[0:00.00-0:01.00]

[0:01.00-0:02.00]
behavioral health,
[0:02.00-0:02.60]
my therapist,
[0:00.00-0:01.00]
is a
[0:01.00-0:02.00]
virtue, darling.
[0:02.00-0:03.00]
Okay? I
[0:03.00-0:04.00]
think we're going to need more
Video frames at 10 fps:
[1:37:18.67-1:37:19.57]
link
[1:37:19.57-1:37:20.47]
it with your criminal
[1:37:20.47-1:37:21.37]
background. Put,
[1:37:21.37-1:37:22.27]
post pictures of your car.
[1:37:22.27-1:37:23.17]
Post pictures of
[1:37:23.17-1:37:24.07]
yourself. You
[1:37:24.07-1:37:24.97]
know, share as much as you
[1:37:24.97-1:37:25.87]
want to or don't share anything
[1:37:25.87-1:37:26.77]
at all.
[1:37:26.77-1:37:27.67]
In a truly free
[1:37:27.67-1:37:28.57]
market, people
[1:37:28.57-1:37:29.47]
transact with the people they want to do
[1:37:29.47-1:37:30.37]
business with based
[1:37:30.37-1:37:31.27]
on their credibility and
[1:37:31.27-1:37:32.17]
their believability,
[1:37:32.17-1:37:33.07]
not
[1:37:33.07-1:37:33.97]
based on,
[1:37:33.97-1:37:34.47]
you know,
...
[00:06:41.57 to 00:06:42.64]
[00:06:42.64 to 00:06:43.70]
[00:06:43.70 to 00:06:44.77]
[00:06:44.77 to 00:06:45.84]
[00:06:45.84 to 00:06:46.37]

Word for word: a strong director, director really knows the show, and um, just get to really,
* * *
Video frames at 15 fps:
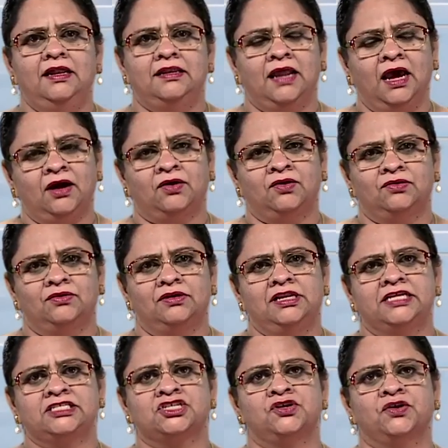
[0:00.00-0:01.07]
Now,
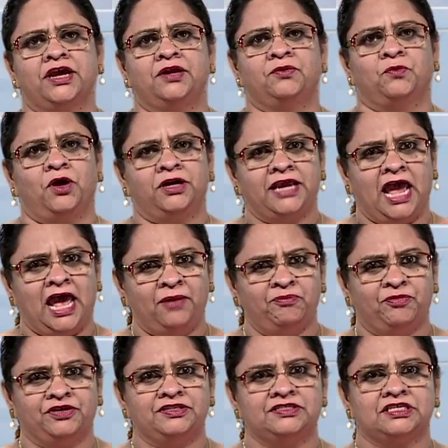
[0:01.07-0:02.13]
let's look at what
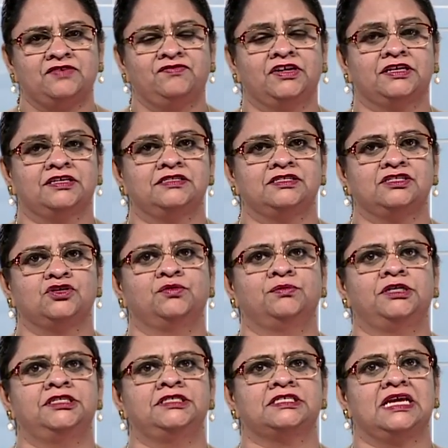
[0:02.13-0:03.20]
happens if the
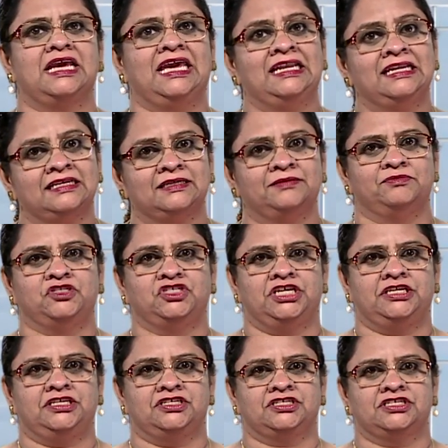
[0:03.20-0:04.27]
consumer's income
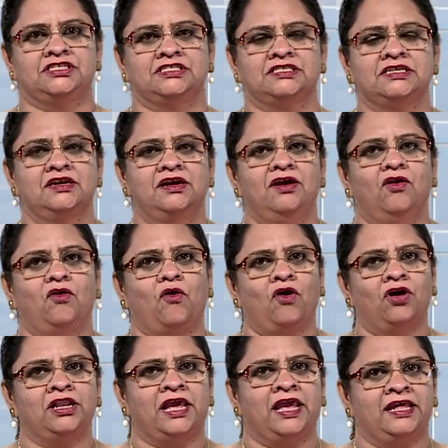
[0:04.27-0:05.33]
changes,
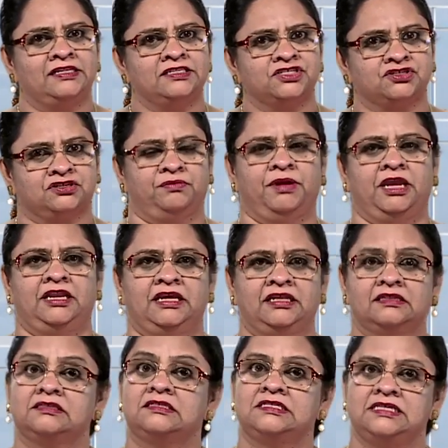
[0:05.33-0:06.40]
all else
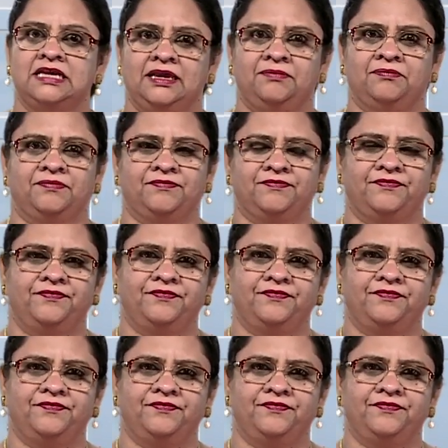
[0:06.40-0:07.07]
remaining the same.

Try it: Filter the listing above so that only lines holding the word "Video" remain, and report those lines.

Exercise output:
Video frames at 10 fps:
Video frames at 15 fps:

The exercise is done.